If these commands are validated before logging, they each appear valid in isolation. But when applied, the actual state may have changed—e.g., INCR could now be applied to a non-numeric string.

The Fix: Validate at Apply-Time

We changed our system to record the original request in the Raft log without performing any pre-log validation. Then, validation happens only when the log entry is applied to the state machine.
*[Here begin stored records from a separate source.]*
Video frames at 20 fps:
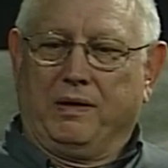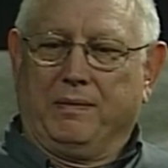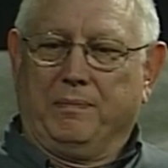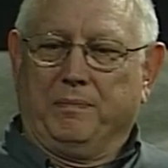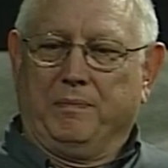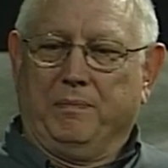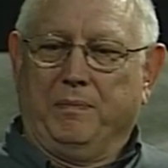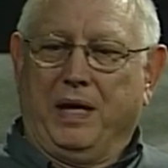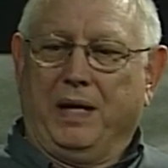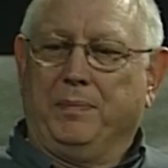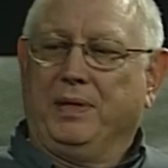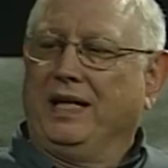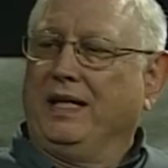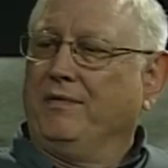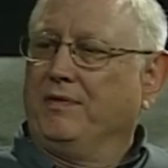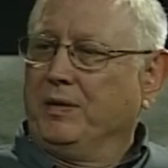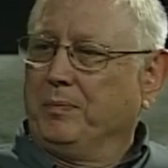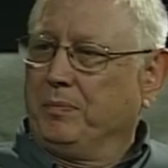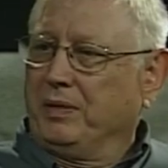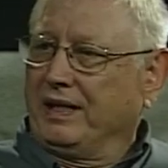maybe
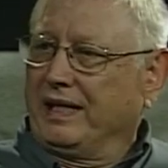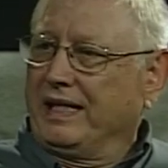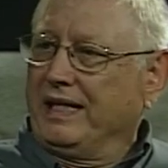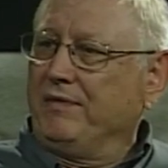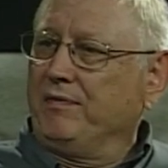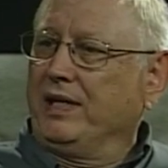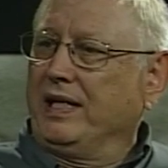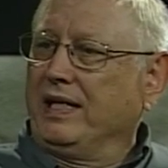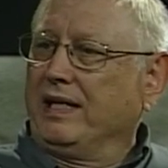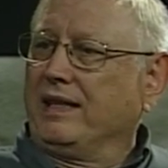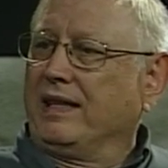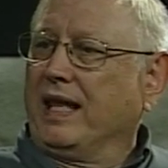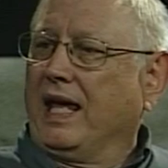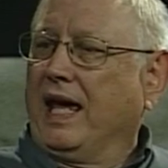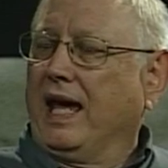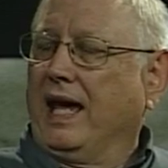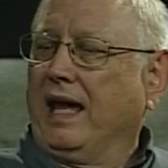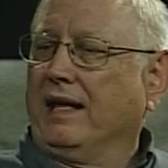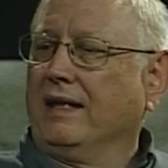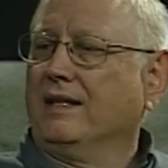even believing
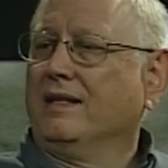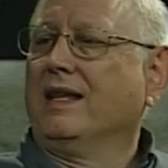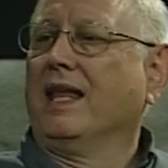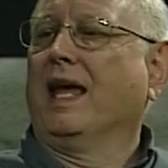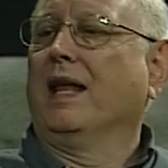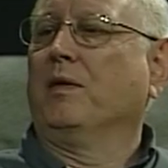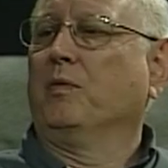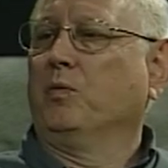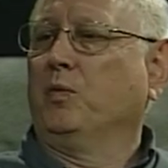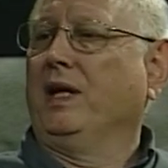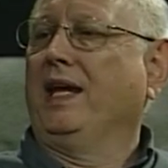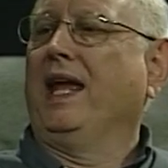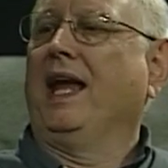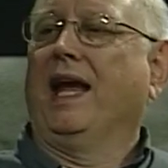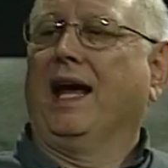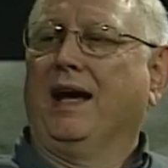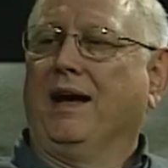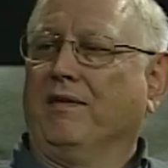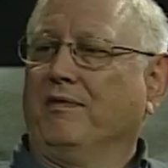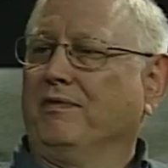that we
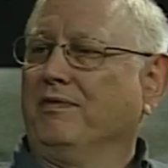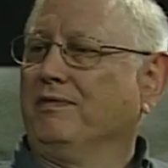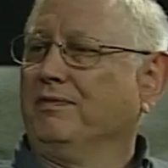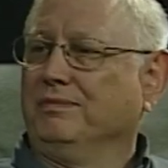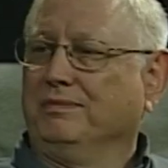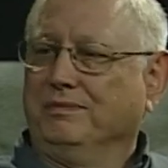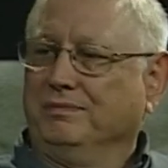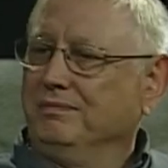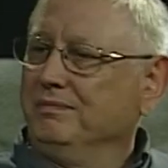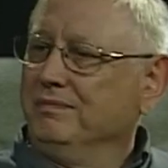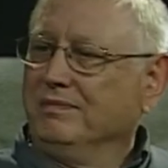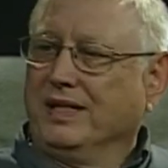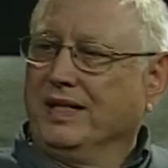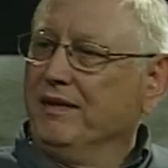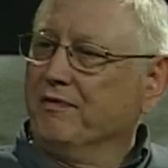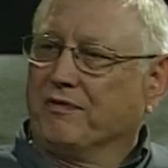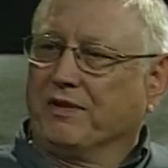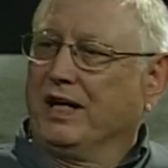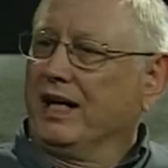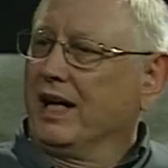have
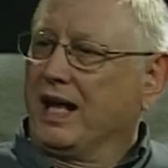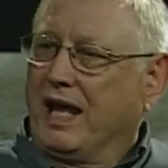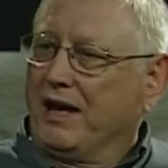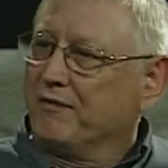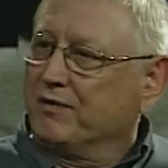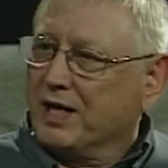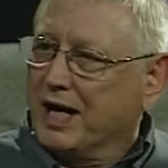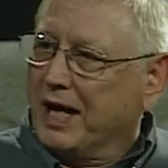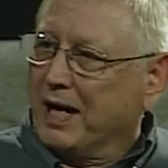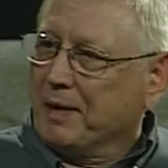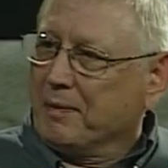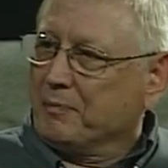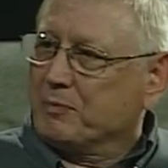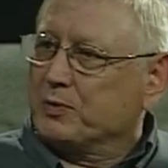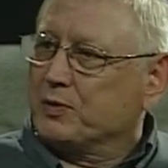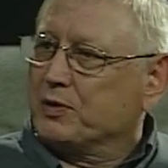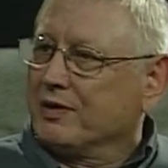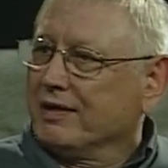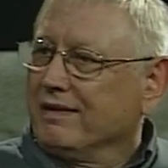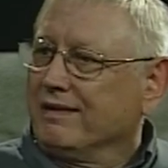infinite
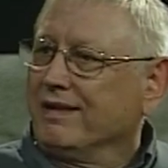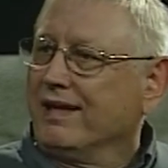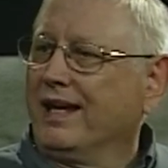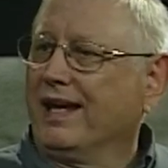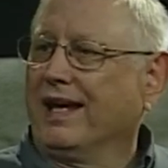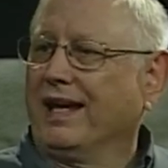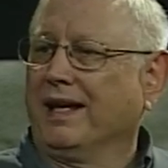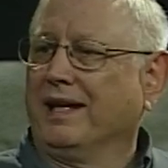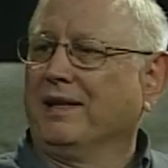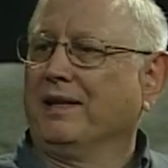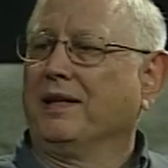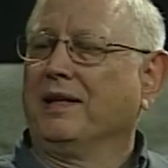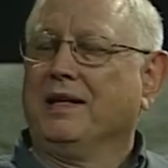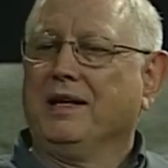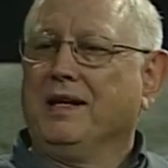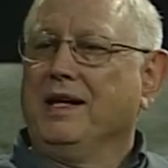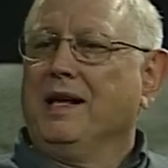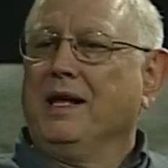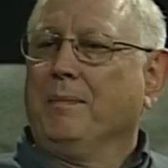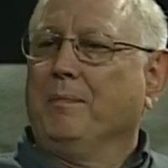lifetimes, and
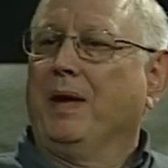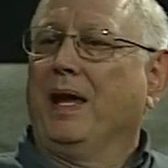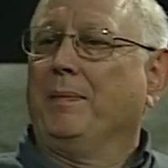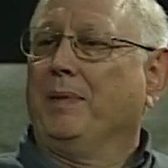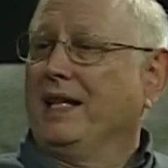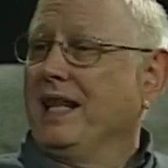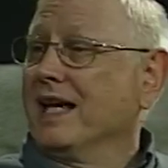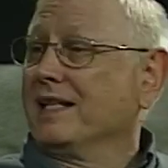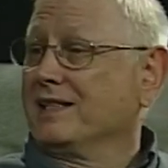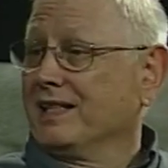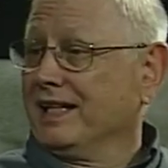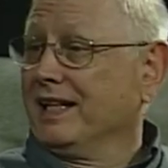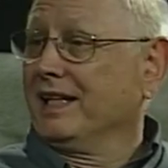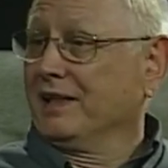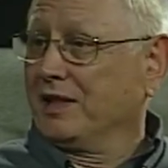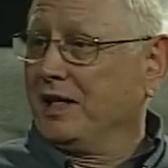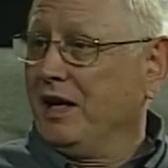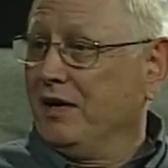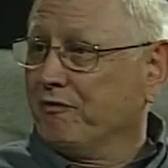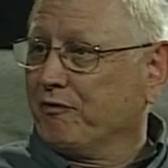maybe that's a
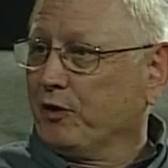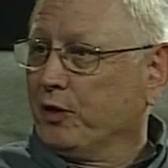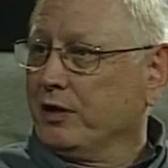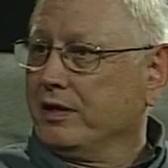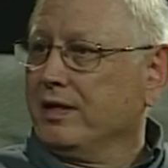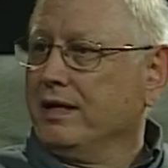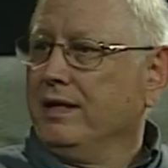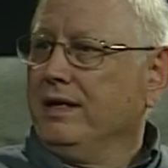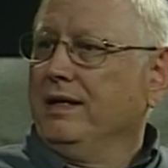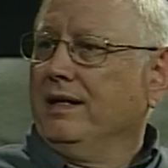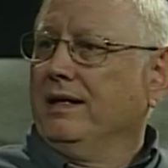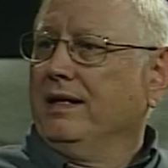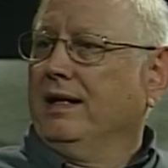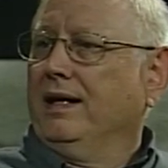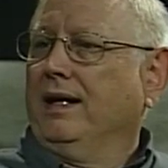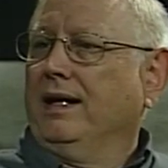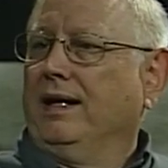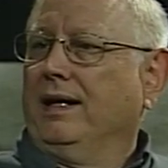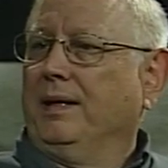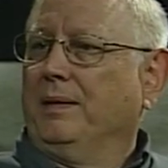little comfort.
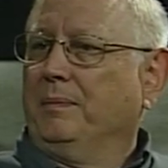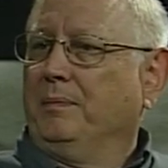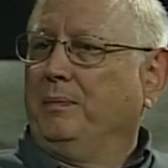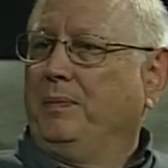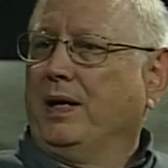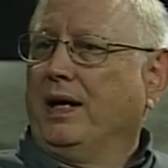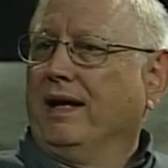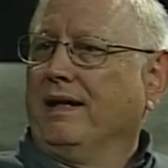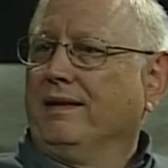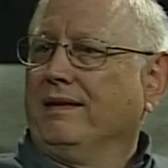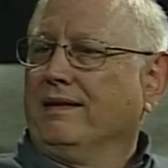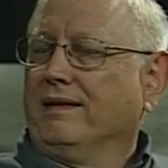But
fn apply_command(cmd: Command) -> Result<(), Error> {
    match cmd {
        Command::Incr(key) => {
            let value = state.get(key);
            match value {
                Some(Value::Number(n)) => {
                    state.set(key, Value::Number(n + 1));
                }
                Some(_) => return Err("Cannot increment non-numeric value".into()),
                None => state.set(key, Value::Number(1)),
            }
        }
        Command::Set(key, value) => {
            state.set(key, value);
        }
    }
}
  

By deferring validation, the command sees the actual current state, avoiding stale reads and making operations safer.

Why This Works Better

  • Eliminates race conditions: Operations are validated against the real state.
  • Simplifies the Raft log: We log intent, not precomputed results.
  • Keeps clients simple: No need for clients to read or calculate anything.

It’s a cleaner model: logs record what the client wants to do, and the state machine determines whether it's valid.

Trade-Offs

  • Delayed error reporting: Invalid operations (e.g., INCR on a string) are only rejected when applied.
  • More logic in the state machine: It now handles all validation.

Still, the benefits in correctness and concurrency safety outweigh the downsides.

Conclusion

State-dependent operations like INCR can’t safely rely on pre-log validation. By moving validation to the state machine apply phase, we eliminate race conditions and make our distributed system more robust and predictable.

From now on, our Raft logs carry only the user’s original intent. The state machine is the sole authority on whether a command is valid—based on the real state at the moment of application.